**Activity:** Set the whole listing down again, word for word, with no pictures.

**Record set:**
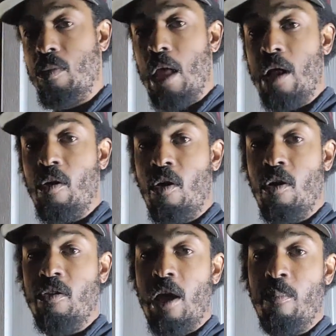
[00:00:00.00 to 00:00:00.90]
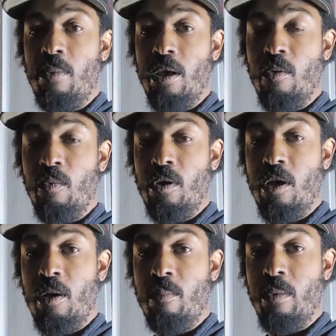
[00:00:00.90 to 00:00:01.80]
had a hard time picking one
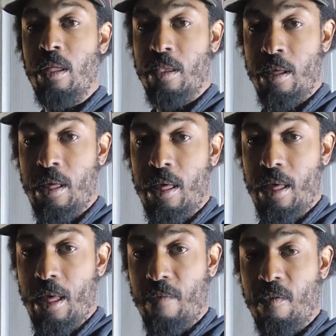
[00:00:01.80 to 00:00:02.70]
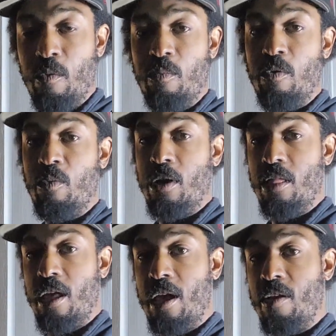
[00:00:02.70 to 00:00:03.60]
up, but if it was
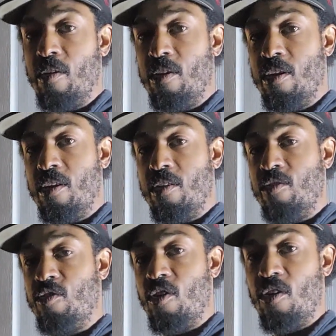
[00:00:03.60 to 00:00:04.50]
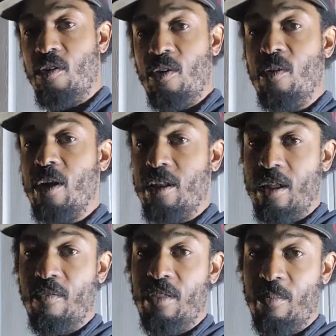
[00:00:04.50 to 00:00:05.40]
between that and Charter Oak, I'd
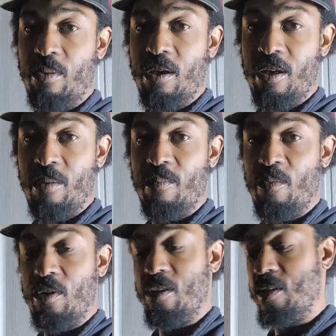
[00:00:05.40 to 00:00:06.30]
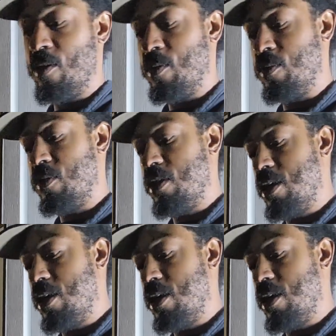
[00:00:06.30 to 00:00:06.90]
definitely pick up one of those,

**Exercise response:**
[00:00:00.00 to 00:00:00.90]
[00:00:00.90 to 00:00:01.80]
had a hard time picking one
[00:00:01.80 to 00:00:02.70]
[00:00:02.70 to 00:00:03.60]
up, but if it was
[00:00:03.60 to 00:00:04.50]
[00:00:04.50 to 00:00:05.40]
between that and Charter Oak, I'd
[00:00:05.40 to 00:00:06.30]
[00:00:06.30 to 00:00:06.90]
definitely pick up one of those,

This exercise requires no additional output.